Note that I differed my course to term 2, so this may be incorrect.

you realise you have to pay the course fees still

 

[RZ1234]

math1a at UNSW shouldn't be hard at all, it's literally just the SAT (everything is done on a graphing calculator, even better, a algebra calc called maple)

 

[mathasanything]

Spot on.

Conceptually, it is correct. But mathematically, we cannot apply an operation "infinity" times.

In this case, the sequence x_{n+1} = 2 + 1/x_n is tama-tama-luckily monotic and it converges. But in general case, apply "something" infinity times may lead to any values: a constant, infinity or does not converge at all.

Not sure if I'm adding much to this thread, but perhaps the following may help in some way...

Consider how one would actually produce a continued fraction for sqrt(2) (spoiler, there is only 1 way since sqrt(2) is irrational).

We know that sqrt(2) is approx. 1.414213...

Therefore the fraction would start with 1 + 'something' since 1 is the whole number part of the value.

The next part of the continued fraction would need to consider the 0.414213..., as a fraction, this is 1/0.414213... which equals 2.414213... so now our fraction is 1 over (2 + 1 over...). But 2.414213... is actually 1 + sqrt(2)! We then repeat the process for the lower and lower fractions.

In doing so, you'll see that we have: 1 + sqrt(2) = 2.414213... so integral part is 2 again, and the denominator of the next fraction is 2.414213 - 2 = 0.414213. 1 divided by this value is again 2.414213... (which is 1 + sqrt(2))

It's a little difficult to demonstrate what I'm doing as I don't exactly know how to type out these continued fractions with correct formatting, but you can most likely see that the process of creating the continued fraction oscillates between working with sqrt(2) - 1 and sqrt(2) + 1 an infinite amount of times.

The overall value of the fraction, as you've pointed out, converges as the continued fraction grows:

a0 = 1
a1 = 1 + 1/2 = 1.5
a2 = 1 + 1/2 - 1/10 = 1.4
a3 = 1 + 1/2 - 1/10 + 1/60 = 1.416666666666...
a4 = 1 + 1/2 - 1/10 + 1/60 - 1/348 = 1.413793103
a5 = 1 + 1/2 - 1/10 + 1/60 - 1/348 + 1/2030 = 1.4142857143

FYI: a5 = 1 + fraction with 4 steps

a1 > a2
a2 < a3
a3 > a4
a4 < a5

and so on...

Ultimately, since sqrt(2) is irrational and therefore has an infinite number of decimal places, it follows that its continued fraction would continue infinitely. If you accept that a number with an infinite number of decimal places exists, then it follows that you should also accept that said number could be expressed as the sum of smaller and smaller fractions.
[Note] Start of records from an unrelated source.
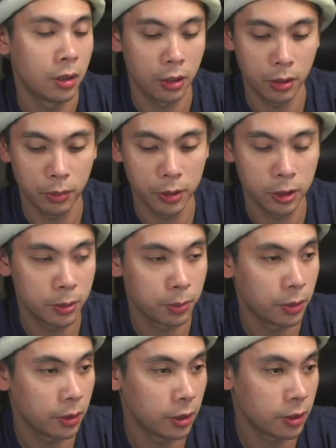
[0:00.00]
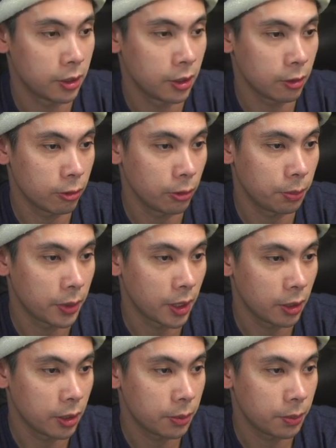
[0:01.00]
Here, let me just put this in the group
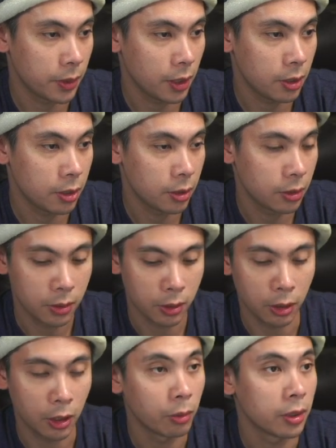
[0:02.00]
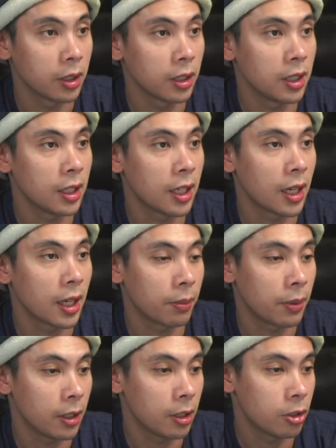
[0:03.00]
buy list page along with the
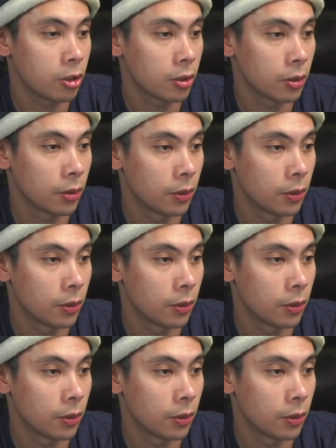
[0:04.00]
GeekHack page.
FYI - I did know a lecturer at UNSW who genuinely believed that any irrational number DOES NOT EXIST in the strict sense that the number 4 exists, specifically because said number could not be expressed as a fraction AND had an infinite number of decimal places.

I think I'm rambling a bit now...

 

[vuhung]

Introducing this problem in y12 ext 1, chapter Sequence is a quick fix.